Am.-lafrance & Foamite Indus. Inc v. Arlington County.*

Citation192 S.E. 758
CourtSupreme Court of Virginia
Decision Date23 September 1937
PartiesAMERICAN-LAFRANCE & FOAMITE INDUSTRIES, Inc. v. ARLINGTON COUNTY.*

Error to Circuit Court, Arlington County; Walter T. McCarthy, Judge.

In the matter of claims of the American-LaFrance & Foamite Industries, Inc., against Arlington County. To review an order overruling claimant's demurrer to the county's plea in bar, claimant brings error.

Reversed and remanded, with directions.

Argued before CAMPBELL, C. J., and HOLT, HUDGINS, GREGORY, BROWNING, EGGLESTON, and SPRATLEY, JJ.

Frank L. Ball, and W. C. Gloth, both of Arlington, for plaintiff in error.

Lawrence W. Douglas, of Arlington, for defendant in error.

SPRATLEY, Justice.

The American-LaFrance & Foamite Industries, Inc., hereinafter referred to as the plaintiff, in agreement with the board of supervisors of Arlington county, Va., hereinafter referred to as the defendant, prior to January 1, 1932, sold and delivered to the county of Arlington seven pieces of fire apparatus or equipment, under contracts which the board of supervisors undertook and presumed to execute for and on behalf of the defendant. The sale price of the equipment amounted to $63,450. The contract provided for an initial cash payment on account of the purchase price for each of the said pieces of equipment as it was delivered, and for the payment of the balance in one, two, and three years from date, evidenced by a series of promissory notes executed by the board of supervisors on behalf of the county. $20,750 was paid in cash on delivery, and of the residue evidenced by notes the sum of $7,948 was paid. Under the contracts, title to the equipment was reserved in the vendor until full payment of the entire purchase price.

The county subsequently declined to pay the balance on the ground that the contracts and notes were executed in violation of the statutes and of the provisions of section 115a of the Constitution of Virginia, and are, therefore, void, since the contracts and notes attempted to create a debt on the county, not approved by vote of its qualified voters, payable in some year or years beyond that in which the debt was contracted, and were not in payment of any previous liability of the county.

The plaintiff here thereupon brought an action against this same defendant to recover the alleged balance due on the purchase price of the fire-fighting apparatus and equipment sold and delivered to the county. It was conceded that the obligation in question did not come within the exceptions noted in the statutes and in the Constitution, and that the creation of the debt had not been submitted to the qualified voters. It was contended, however, that, although there could be no recovery under the contracts, or upon the notes, there could be a recovery for the value of the equipment sold and delivered. A judgment of the circuit court of Arlington county sustaininga demurrer to the action of the plaintiff was affirmed by this court on March 14, 1935, in the case of American-LaFrance & Foamite Industries, Inc. v. Arlington County, 164 Va. 1, 178 S.E. 783. This court there held that the contracts and notes were void, and that the plaintiff could not recover either on the express contracts or on one implied by law for the value of the goods.
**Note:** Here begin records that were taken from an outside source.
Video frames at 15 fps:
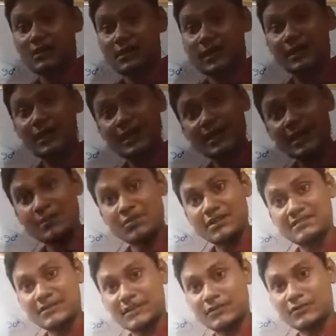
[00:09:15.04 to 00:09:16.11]
again I will
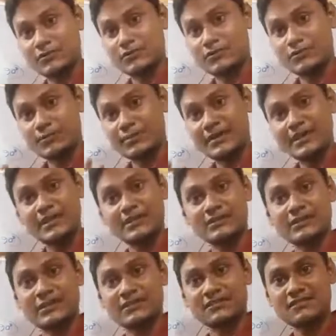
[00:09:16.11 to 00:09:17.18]
tell you, be in
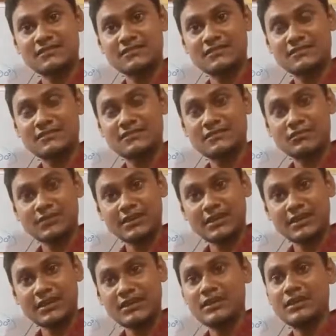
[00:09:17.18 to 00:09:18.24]
touch.
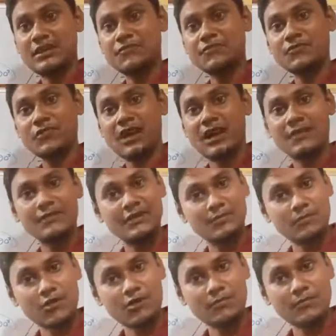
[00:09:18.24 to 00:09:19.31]
Okay, if you have any
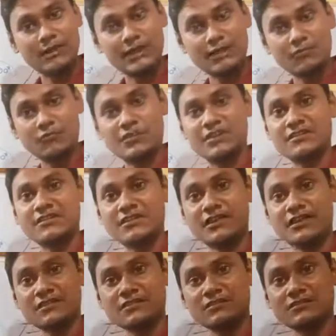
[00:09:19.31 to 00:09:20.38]
problem with
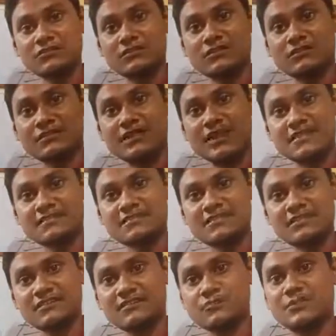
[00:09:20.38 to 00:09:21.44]
regards to these
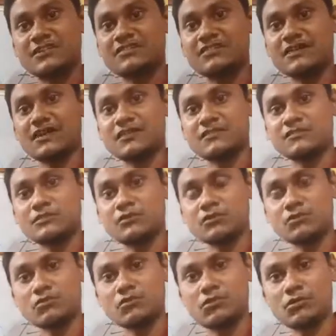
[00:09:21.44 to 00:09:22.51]
classes, with regards to your
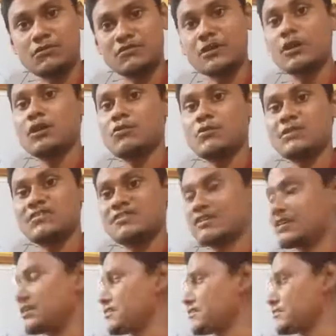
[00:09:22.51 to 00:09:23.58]
course, with
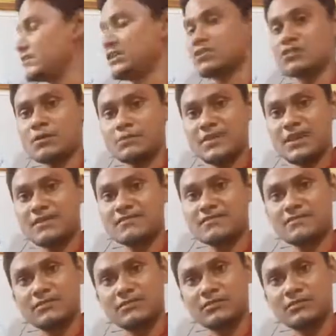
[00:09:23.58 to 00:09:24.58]
regards to any topics,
But since, as expressly stated in that opinion, the plaintiff did not seek restoration of the specific property, or compensation for the use thereof, neither of these questions was considered, and further opinion thereon was expressly reserved.

The decision in that case simply invalidated the agreement and contract made between the parties, and denied the plaintiff the right to enforce its provisions, or to recover on a quantum meruit or quantum valebat. The contract for the payment of the money became utterly void and dead. It did not operate to create or to pass title in the fire equipment to the county. It never had any life, nor did the action of the court breathe life into it for the purpose of changing the rights of the parties to the property. The title to the property remained as if the contract had never existed.

It now appears that since the decision in that case the County of Arlington has retained in its possession and for its use the fire-fighting apparatus and equipment, and accepted the benefits thereof. No agreement having been made between the parties, either for its return or for compensation for the use thereof, the plaintiff on September 28, 1935, filed with the board of supervisors of the county seven separate claims for the rent thereof and also a written demand for the return of the property. The county having refused to make payment of the claims for rent, or to return the property, the plaintiff appealed to the circuit court of Arlington county, as provided by statute.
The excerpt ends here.